1 of 7

Aligning Large Language Models to be Better Medical Reasoners

Ritabrata Maiti

ritabrat001@e.ntu.edu.sg

2 of 7

CoT and Reasoning Capabilities of LLMs

CoT (chain of thought) involves prompting Large Language Models to generate intermediate reasoning steps, mimicking human-like thought processes to solve complex problems (Wei et al., 2022).
The main goal is to improve the LLM's ability to handle tasks that require sequential thinking and deeper cognitive processes.
By utilizing CoT, LLMs demonstrate improved accuracy and efficiency on reasoning benchmarks such as ScienceQA (Zhang et al., 2023).
This method enables LLMs to produce more intuitive and understandable reasoning paths, similar to how humans solve problems.

3 of 7

Using Alignment to Guide Desirable Behaviors in LLMs

Alignment in LLMs aims to adjust responses to align with human values, steering models to exhibit desirable behaviors and suppress undesirable ones (Wolf et al., 2023).
Challenges of Alignment highlight inherent limitations, such as the possibility of adversarial prompting exploiting any retained undesirable behavior.
Advancements in Alignment Techniques like synthetic feedback are being developed to improve LLM alignment more effectively and efficiently (Kim et al., 2023).
Importance of Continued Research in robust alignment methods is crucial for safe and ethical application of LLMs across various domains.

4 of 7

Using Alignment to Make LLMs Better Reasoners

Techniques like alignment fine tuning (AFT) helps optimize large language models by enhancing their reasoning capabilities, ensuring they prioritize high-quality responses during tasks (Wang et al., 2023).
Such techniques focus on producing the correct answers and adjusting scores based on response quality, a method that improves both alignment and constraint handling.
By supervised fine tuning with CoT data, and then aligning the resulting model with feedback improves the reasoning capabilities of the LLMs.

5 of 7

Diagnostic Reasoning Ability of LLMs

LLMs like GPT-4 are already used to write clinical notes, pass medical exams, and respond to patient inquiries [1].
Recent studies suggest LLMs can effectively handle complex clinical scenarios, demonstrating advanced diagnostic reasoning.
Techniques such as Chain-of-thought prompting improve LLM performance by mimicking sequential clinical reasoning processes.
Adapting LLMs to clinical reasoning steps provides insights into their decision-making processes, aiding interpretability in healthcare.

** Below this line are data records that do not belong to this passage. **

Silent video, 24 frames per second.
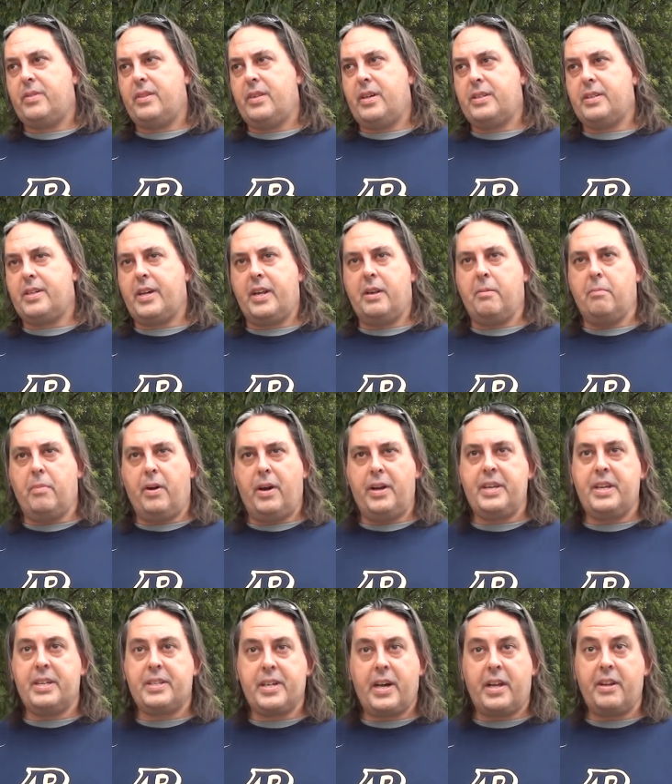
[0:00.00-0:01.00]
a ton of
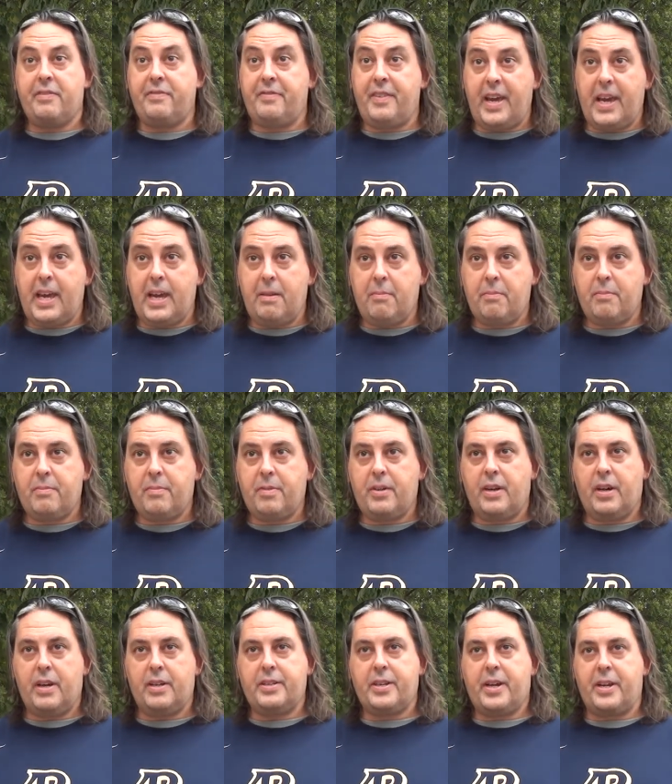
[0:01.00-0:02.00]
money, a ton of fame,
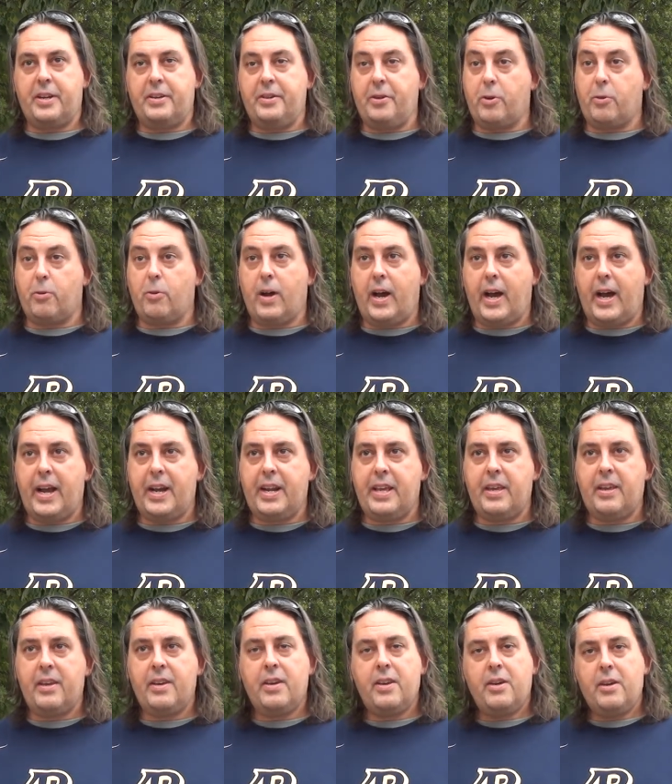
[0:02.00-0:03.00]
a ton of notoriety.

[1] Savage, T., Nayak, A., Gallo, R. et al. Diagnostic reasoning prompts reveal the potential for large language model interpretability in medicine. npj Digit. Med. 7, 20 (2024). https://doi.org/10.1038/s41746-024-01010-1

6 of 7

Proposed methodology

We start with a set of GPT-4 generated responses for clinical diagnosis queries, which has been assessed by medical experts for accuracy.
We then compile a dataset of correctly reasoned responses for supervised fine-tuning on open source LLMs (like Mistral or Llama-2).
Next an alignment dataset, including both correct and incorrect reasoning samples, for performing Kahneman-Tversky Optimization (KTO) to enhance LLM reasoning .
We expand our datasets either artificially or via manual curations to further scale up our experiments and improve performance.

7 of 7

Steps to be Taken

Initial datasets for SFT and KTO are ready

Expanding these for scaling experiments needs to be undertaken

Fine-tuning of LLMs will utilize LoRA to keep the overall GPU compute required as manageable as possible
Development of a robust evaluation pipeline and benchmark is essential for assessing performance.